My highlight at the reunion event was attending Joseph Wong‘s lecture on poverty, governmental welfare programs, developmental economics in poor countries, and social innovation.  (He is a political scientist at UToronto, and you can find videos of him discussing his ideas on Youtube.)  Here are a few of his key ideas that I took away; note that these are my interpretations of what I can remember from the lecture, so they are not transcriptions or even paraphrases of his exact words:

  1. Many workers around the world are not documented by official governmental records.  This is especially true in developing countries, where the nature of the employer-employee relationship (e.g. contractual work, temporary work, unreported labour) or the limitations of the survey/sampling methods make many of these “invisible workers” unrepresented.  Wong argues that this leads to inequitable distribution of welfare programs that aim to re-distribute wealth.
  2. Social innovation is harnessing knowledge to create an impact.  It often does NOT involve inventing a new technology, but actually combining, re-combining, or arranging existing knowledge and technologies to solve a social problem in an innovative way.  Wong addressed this in further detail in a recent U of T News article.
  3. Poor people will not automatically flock to take advantage of a useful product or service just because of a decrease in price.  Sometimes, substantial efforts and intelligence in marketing are needed to increase the quantity demanded.  A good example is the Tata Nano, a small car that was made and sold in India with huge expectations but underwhelming success.
  4. Poor people often need to mitigate a lot of risk, and that can have a significant and surprising effect on their behaviour in response to the availability of social innovations.  For example, a poor person may forgo a free medical treatment or diagnostic screening if he/she risks losing a job or a business opportunity by taking the time away from work to get that treatment/screening.  I asked him about the unrealistic assumptions that he often sees in economic models based on his field work, and he notes that absence of risk (e.g. in cost functions) as one such common unrealistic assumption.
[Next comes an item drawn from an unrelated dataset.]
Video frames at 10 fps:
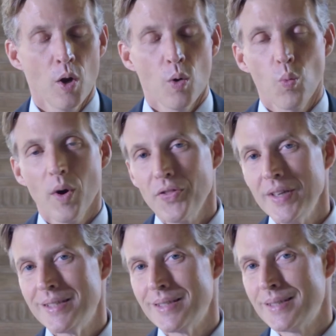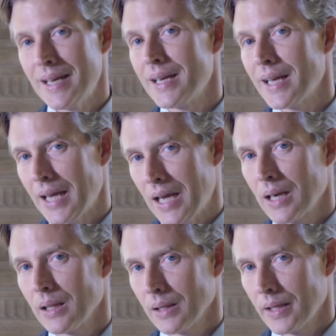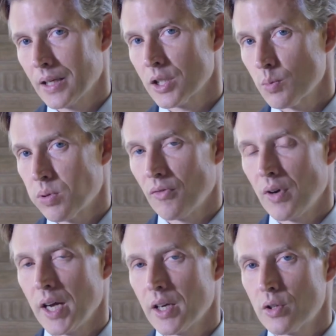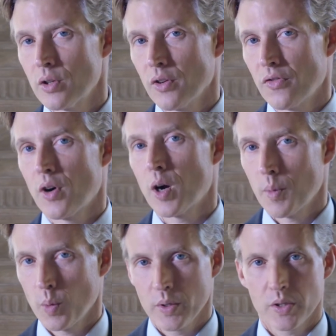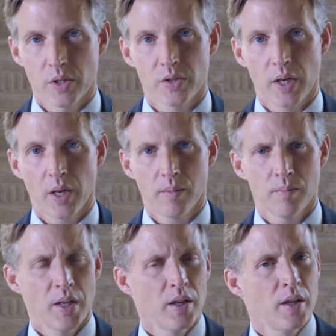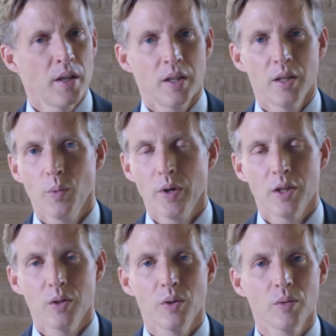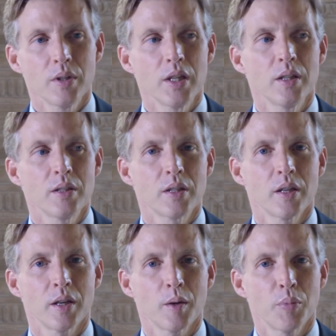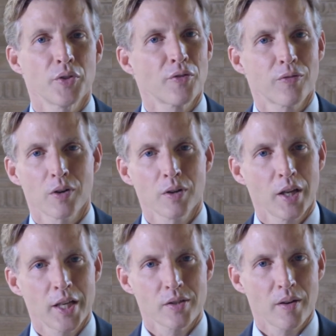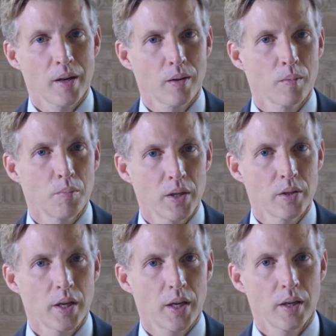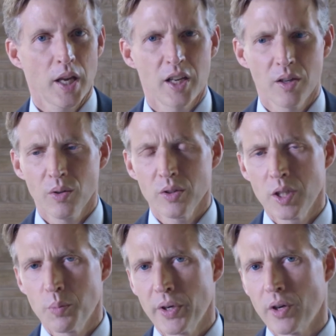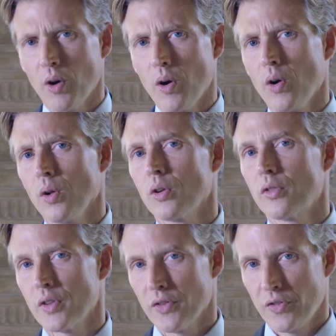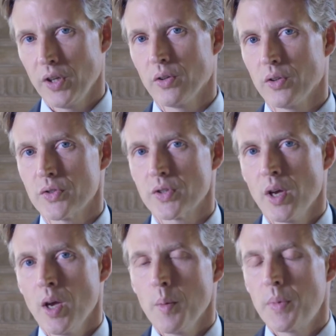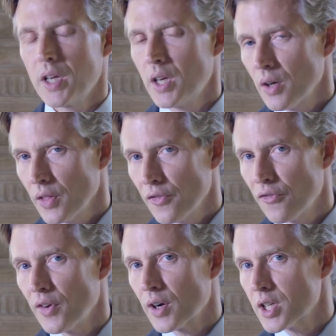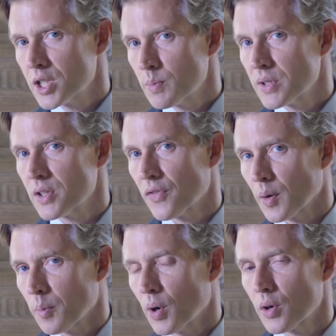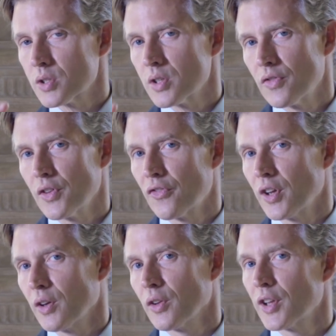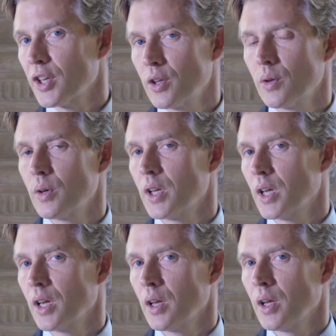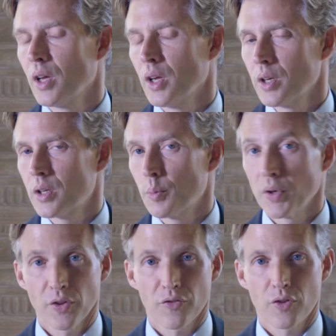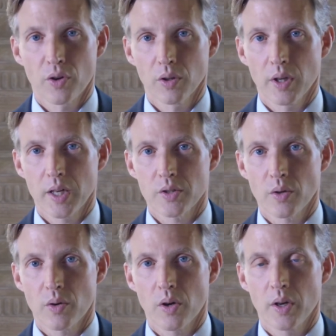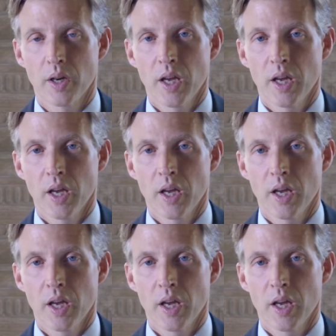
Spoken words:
What these data analytics provided to the farmer was to say, you know what, you don't need to put the fertilizer out on Monday, and you don't need to put it all over the fields, but here are the very specific parts of the field that you need to put the fertilizer on,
The Importance of Checking the Quality of the Data

These are all very interesting points to me in their own right.  However, Point #1 is especially important to me as a statistician.  During my Master’s degree, I was warned that most data sets in practice are not immediately ready for analysis, and substantial data cleaning is needed before any analysis can be done; data cleaning can often take 80% of the total amount of time in a project.  I have seen examples of this in my job since finishing my graduate studies a little over a year ago, and I’m sure that I will see more of it in the future.

Even before cleaning the data, it is important to check how the data were collected.  If sampling or experimental methods were used, it is essential to check if they were used or designed properly.  It would be unsurprising to learn that many bureaucrats, policy makers, and elected officials have used unreliable labour statistics to guide all kinds of economic policies on business, investment, finance, welfare, and labour – let alone the other non-economic justifications and factors, like politics, that cloud and distort these policies even further.

We statisticians have a saying about data quality: “garbage in – garbage out”.  If the data are of poor quality, then any insights derived from analyzing those data are useless, regardless of how good the analysis or the modelling technique is.  As a statistician, I cannot take good data for granted, and I aim to be more vigilant about the quality and the source of the data before I begin to analyze them.